## Problem
Set down, please, the line that contains "Just support the site, guys." and every line that follows it to the end of the records, exactly; do not include pictures.

## Stored items
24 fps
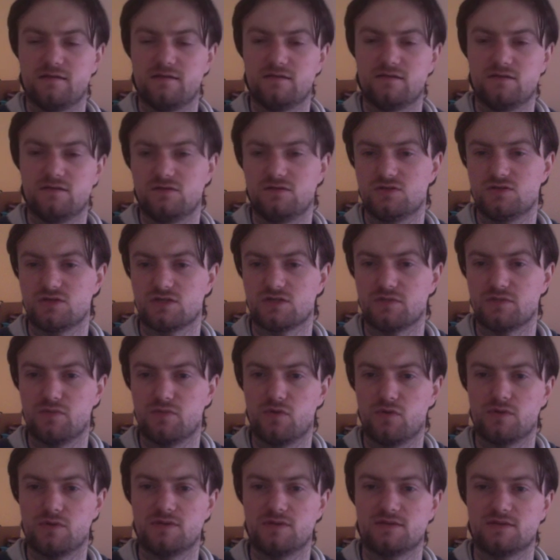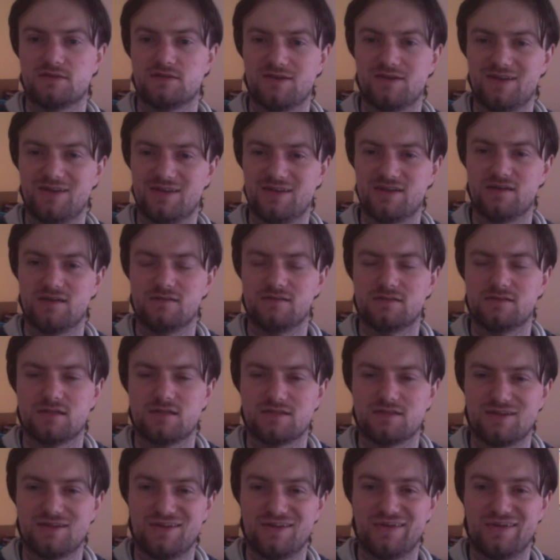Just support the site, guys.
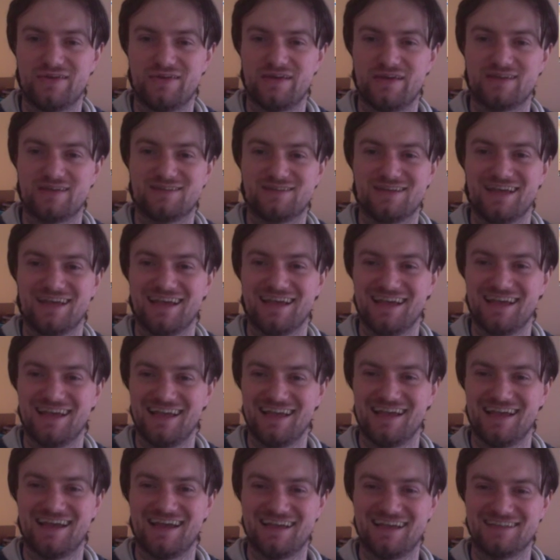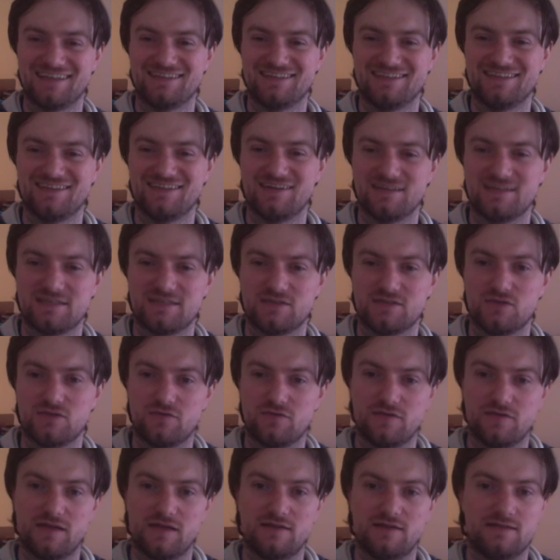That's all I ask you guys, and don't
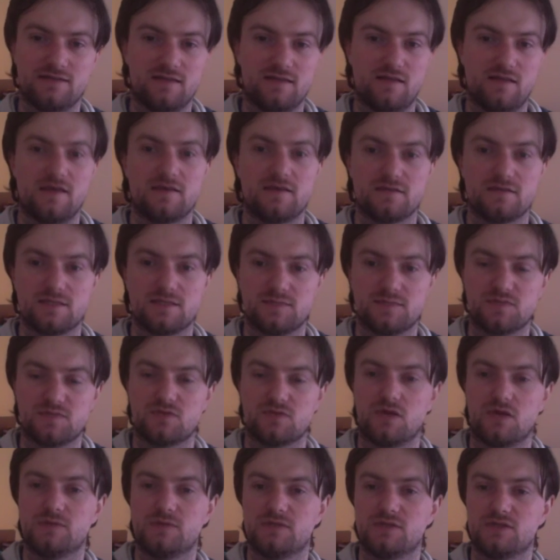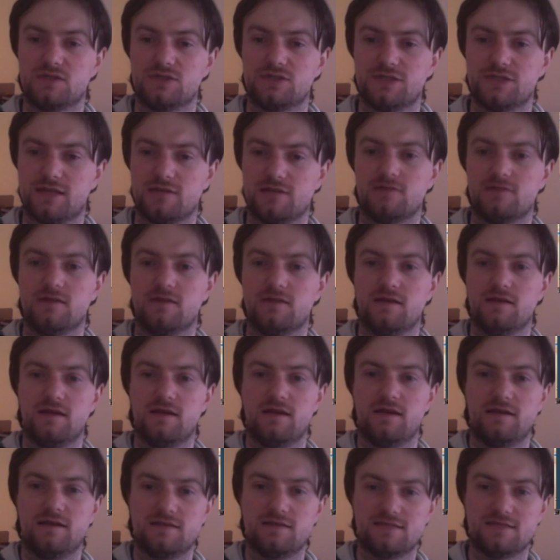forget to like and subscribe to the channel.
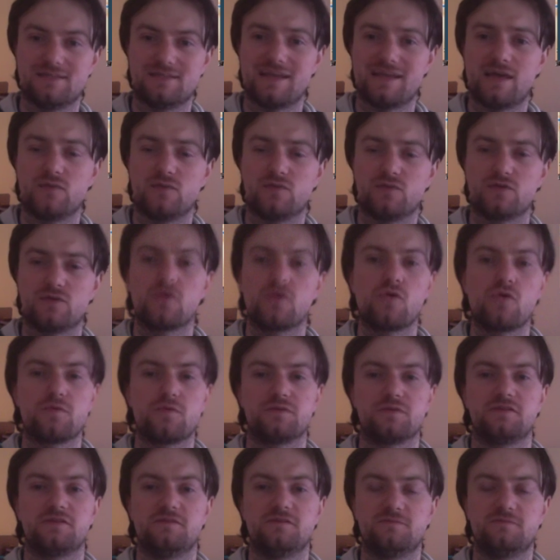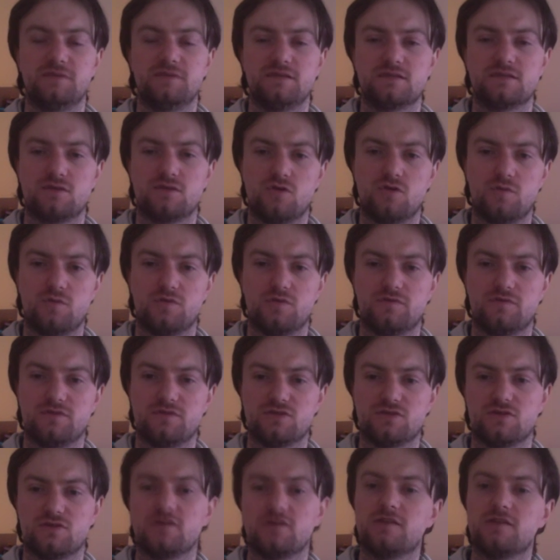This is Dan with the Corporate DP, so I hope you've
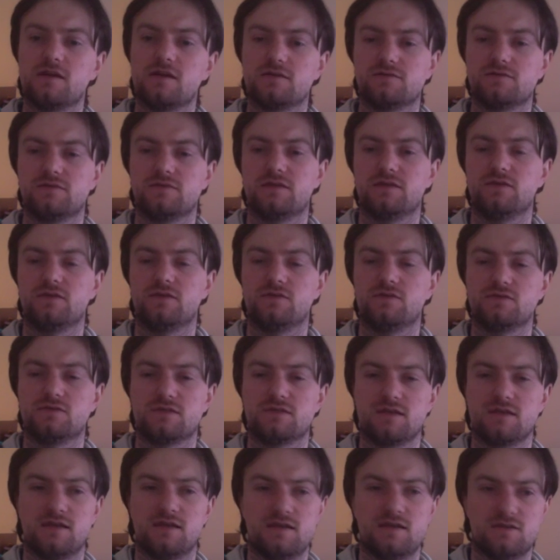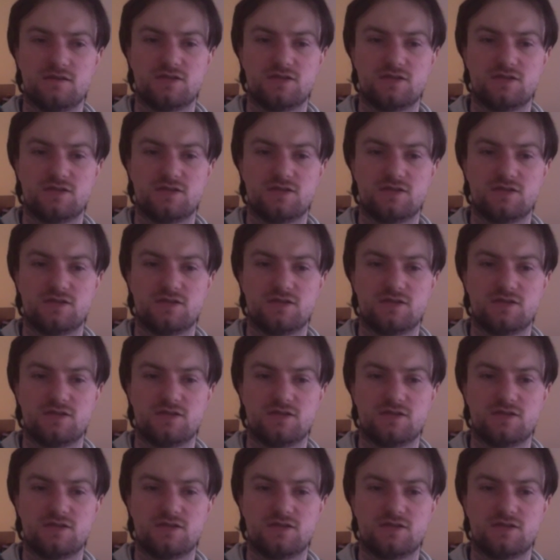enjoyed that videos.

## Response
Just support the site, guys.
That's all I ask you guys, and don't
forget to like and subscribe to the channel.
This is Dan with the Corporate DP, so I hope you've
enjoyed that videos.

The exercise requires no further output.